Beberapa sifat ibadurrahman (hamba-hamba Allah Yang Maha Pengasih) adalah mereka tidak suka bersaksi palsu (QS al-Furqan [25]: 72). Tafsir ayat ini disebutkan sifat lainnya, yakni kufur, bohong, fasik, sia-sia, dan perkara yang bathil. Makna lain dari ayat itu adalah nyanyian dan omong kosong. Lanjutan dari ayat 72 surah al-Furqan adalah, “dan apabila mereka bertemu dengan yang mengerjakan perbuatan-perbuatan yang tidak berfaedah, mereka lalui saja dengan menjaga kehormatan dirinya.” Maknanya kehormatan orang-orang yang melakukan perbuatan dusta sama sekali tidak ada.

Dalam sebuah hadis, lebih jelas lagi tentang derajat keharaman saksi palsu. Rasulullah SAW menyejajarkan perbuatan saksi palsu dengan syirik kepada Allah dan durhaka kepada kedua orang tua. Dua dosa besar yang derajat dosanya sangat besar sekali.

Dari Abu Bakrah RA, dia berkata, Rasulullah SAW bersabda, “Maukah kau kuberi tahu tentang dosa besar yang paling besar?” Kami menjawab, “Ya, wahai Rasulullah.” Beliau bersabda, “Menyekutukan Allah dan durhaka  kepada kedua orang tua.” Ketika itu beliau sedang bersandar, kemudian beliau duduk lalu bersabda lagi, “Ketahuilah demikianlah pula ucapan bohong!” Beliau mengucapkannya berulang-ulang sehingga kami berkata, “Mudah-mudahan beliau diam.” (HR Bukhari Muslim).

Penyejajaran dengan syirik dan durhaka kepada orang tua menegaskan kedudukan dusta dalam persaksian dalam derajat dosa besar yang paling besar. Diulang-ulangnya perkataan Rasulullah saat menyebut perkataan bohong merupakan penegasan jika perbuatan ini adalah dosa yang tidak sepele.

Orang yang gemar melakukan perbuatan dusta juga termasuk golongan orang-orang munafik. Rasulullah SAW bersabda, “Tanda-tanda orang munafik ada tiga, apabila berkata berdusta, apabila berjanji ia ingkar dan jika diamanati ia berkhianat.” (HR Bukhari dan Muslim).

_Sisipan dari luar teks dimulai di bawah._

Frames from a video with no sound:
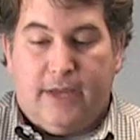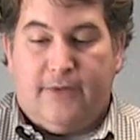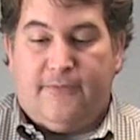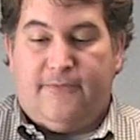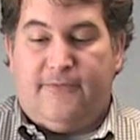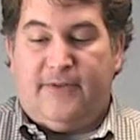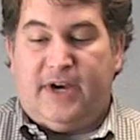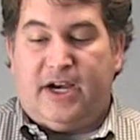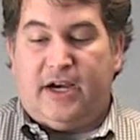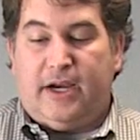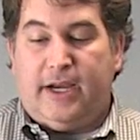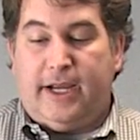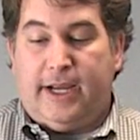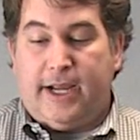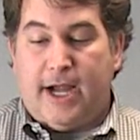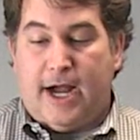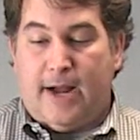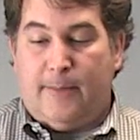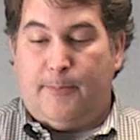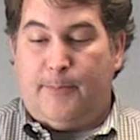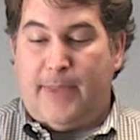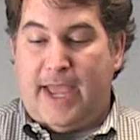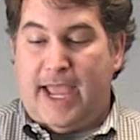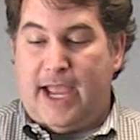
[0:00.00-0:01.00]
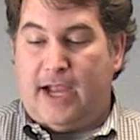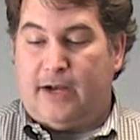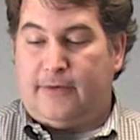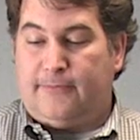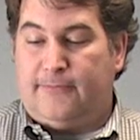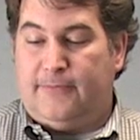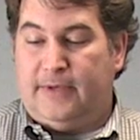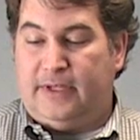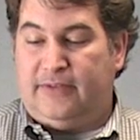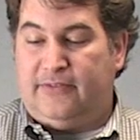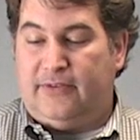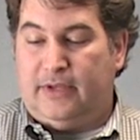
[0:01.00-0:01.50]
Very
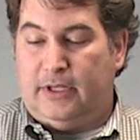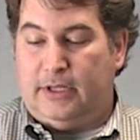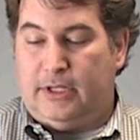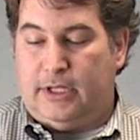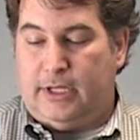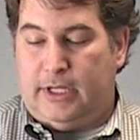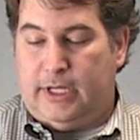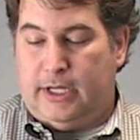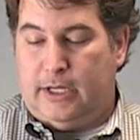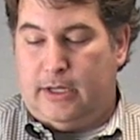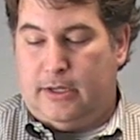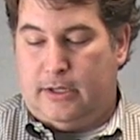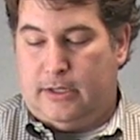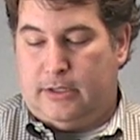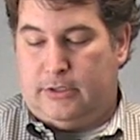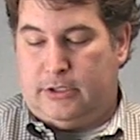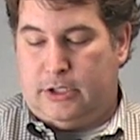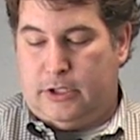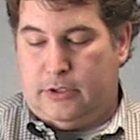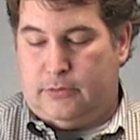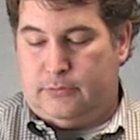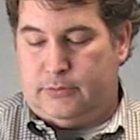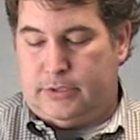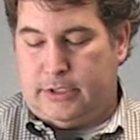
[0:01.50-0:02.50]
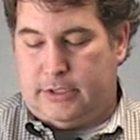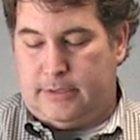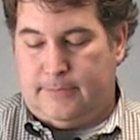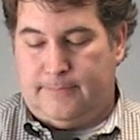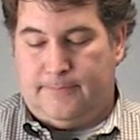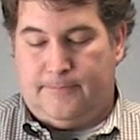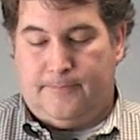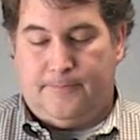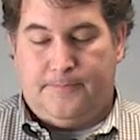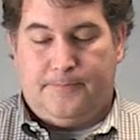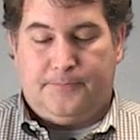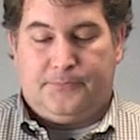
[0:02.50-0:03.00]
compact, fits in the tote,
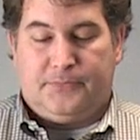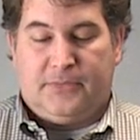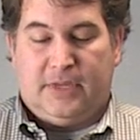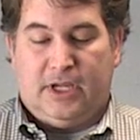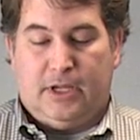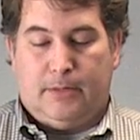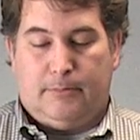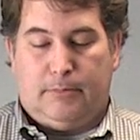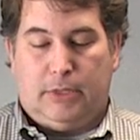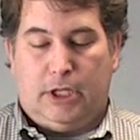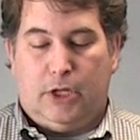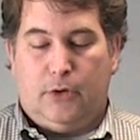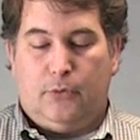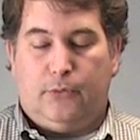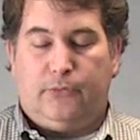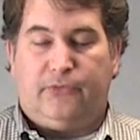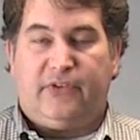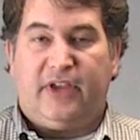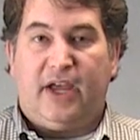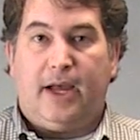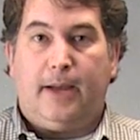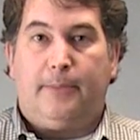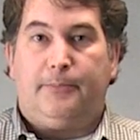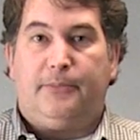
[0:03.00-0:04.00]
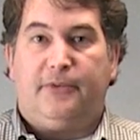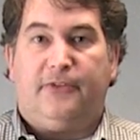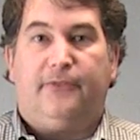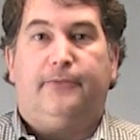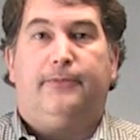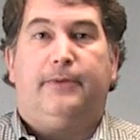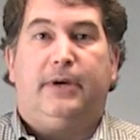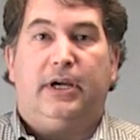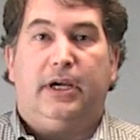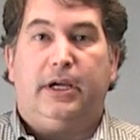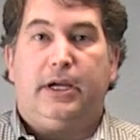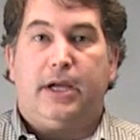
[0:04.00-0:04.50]
blows up, is
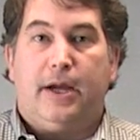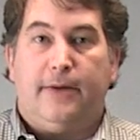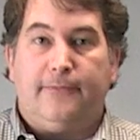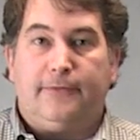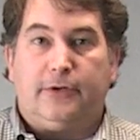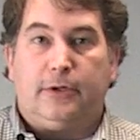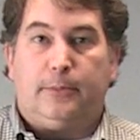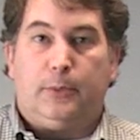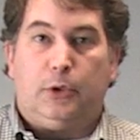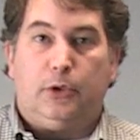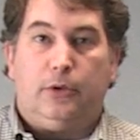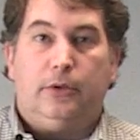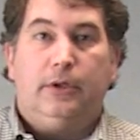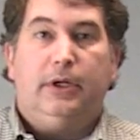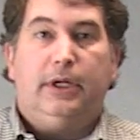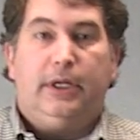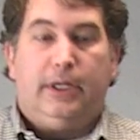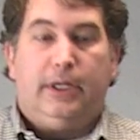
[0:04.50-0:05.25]
very comfortable.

Dusta juga bukan sifat orang beriman. Bahkan, ia bisa menjauhkan orang tersebut dari iman. Allah SWT berfirman, “Sesungguhnya yang mengada-ngadakan kebohongan hanyalah orang-orang yang tidak beriman kepada ayat-ayat Allah dan mereka itulah orang-orang pendusta.” (QS an-Nahl [16]: 105).

Orang yang memiliki iman di hatinya mungkin memiliki rasa takut. Namun, orang yang beriman disifati Rasulullah tidak memiliki sedikitpun perangai dusta. Rasulullah SAW pernah ditanya, “Apakah mungkin orang mukmin itu penakut?” Beliau menjawab, “Mungkin.” Orang itu bertanya lagi, “Apa mungkin dia bakhil?” Beliau menjawab, “Mungkin.” Kemudian orang itu bertanya lagi, “Apakah mungkin dia pendusta?” Beliau menjawab, “Tidak Mungkin.” (HR Malik). Allahu A’lam.